Marcelo Rivera es el caso típico de la persona víctima del linchamiento mediático y de la criminalización de su actividad de dirigente estudiantil universitario. Los medios de comunicación privados y públicos y el mismo Presidente de la República trabajaron durante mucho tiempo para desfigurar la personalidad del presidente de la FEUE presentándolo como un joven violento, con pésimo rendimiento académico, itinerante en varias facultades de la universidad, peligroso para la sociedad, representante de una organización antidemocrática, etc. Cuando fue apresado el 8 de diciembre de 2009 el rector de la Universidad Central lo acusó de acción terrorista y ya sabemos el curso y los resultados de ese proceso infame.

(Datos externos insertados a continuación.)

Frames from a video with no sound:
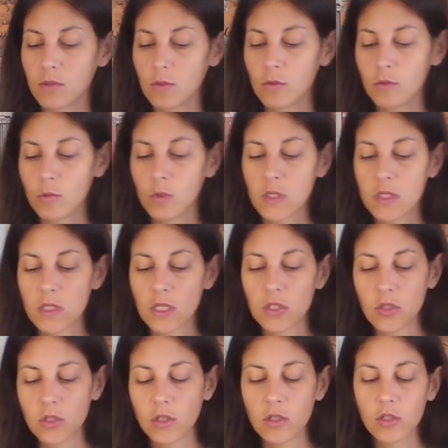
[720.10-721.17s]
who was
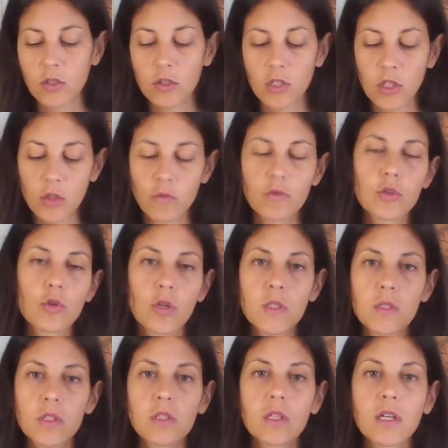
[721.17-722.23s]
in, that you
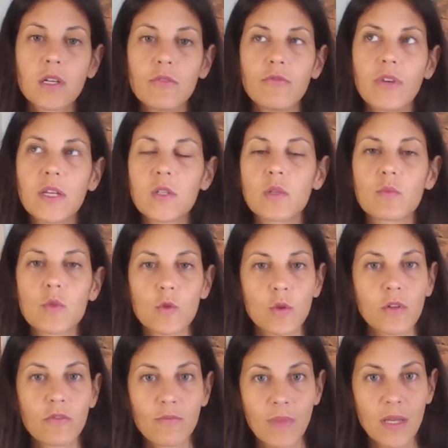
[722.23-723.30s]
trusted to convey some
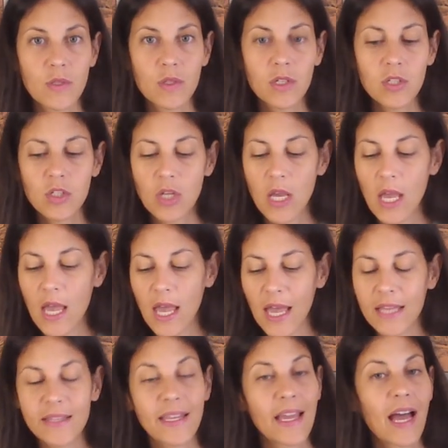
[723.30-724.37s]
sort of message,
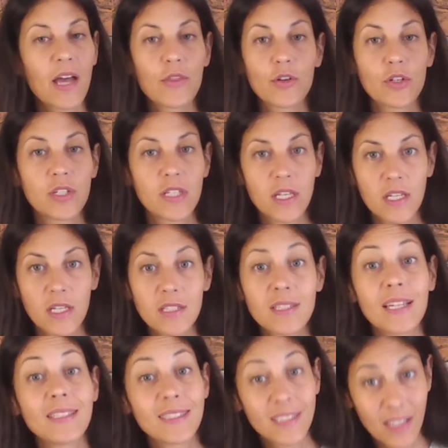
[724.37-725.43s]
and they either didn't
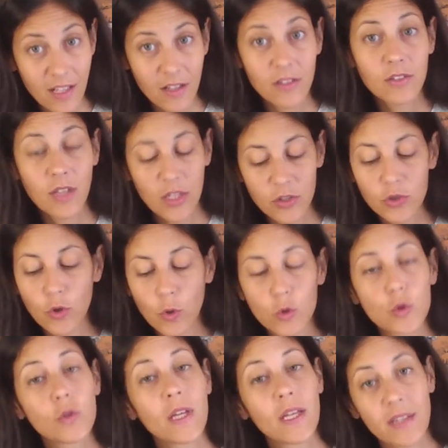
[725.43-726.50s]
and tell and
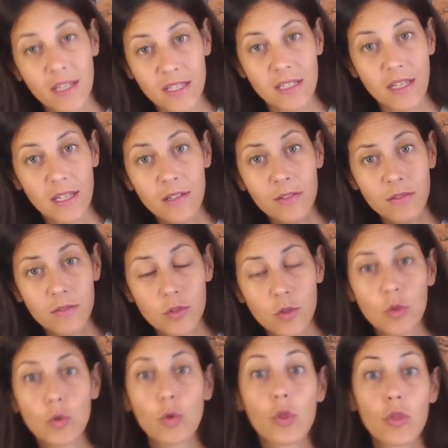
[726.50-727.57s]
told you that they did, so
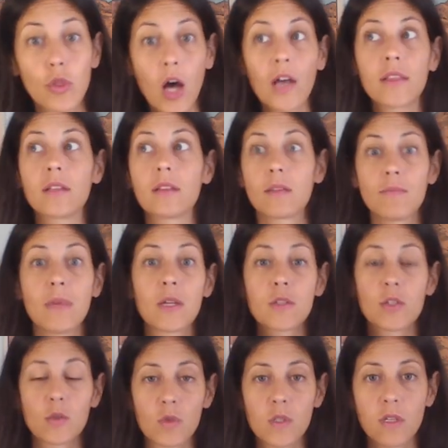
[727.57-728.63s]
you thought that the
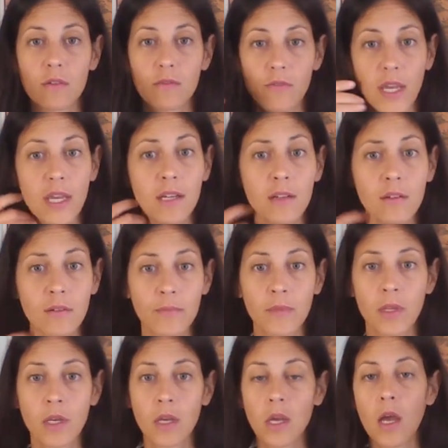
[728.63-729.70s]
message was conveyed,
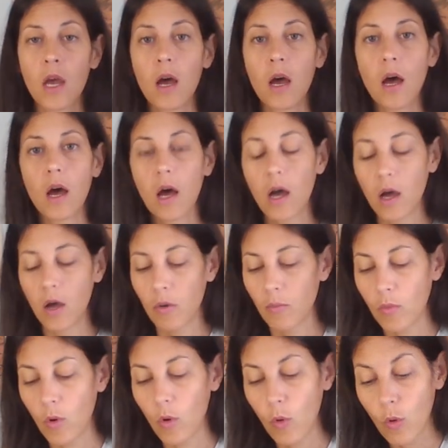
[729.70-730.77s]
um,
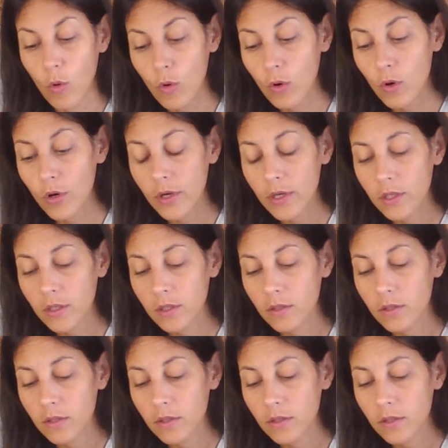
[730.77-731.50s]
or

En el caso de Marcelo Rivera cada institución y cada uno de los personajes cumplieron un papel: Correa al calumniarlo en varias ocasiones y pedir su detención un mes antes de los sucesos del 8 de diciembre; la Policía que introdujo provocadores en la protesta de los universitarios en aquella fecha; el rector y otros miembros de Consejo Universitario (entre ellos un abogado de filiación “socialista”) que presentaron el juicio en los términos antes señalados; los medios de comunicación que sancionaron la acción de Marcelo mucho antes de que cualquier autoridad legal se pronuncie; la jueza del Tercer Tribunal de Garantías Penales de Pichincha que sentenció a Marcelo como responsable de acción terrorista a pesar de no existir prueba alguna de su culpabilidad. Es muy claro: la institucionalidad coaligada en el propósito de criminalizar la protesta popular y dejar un nefasto precedente.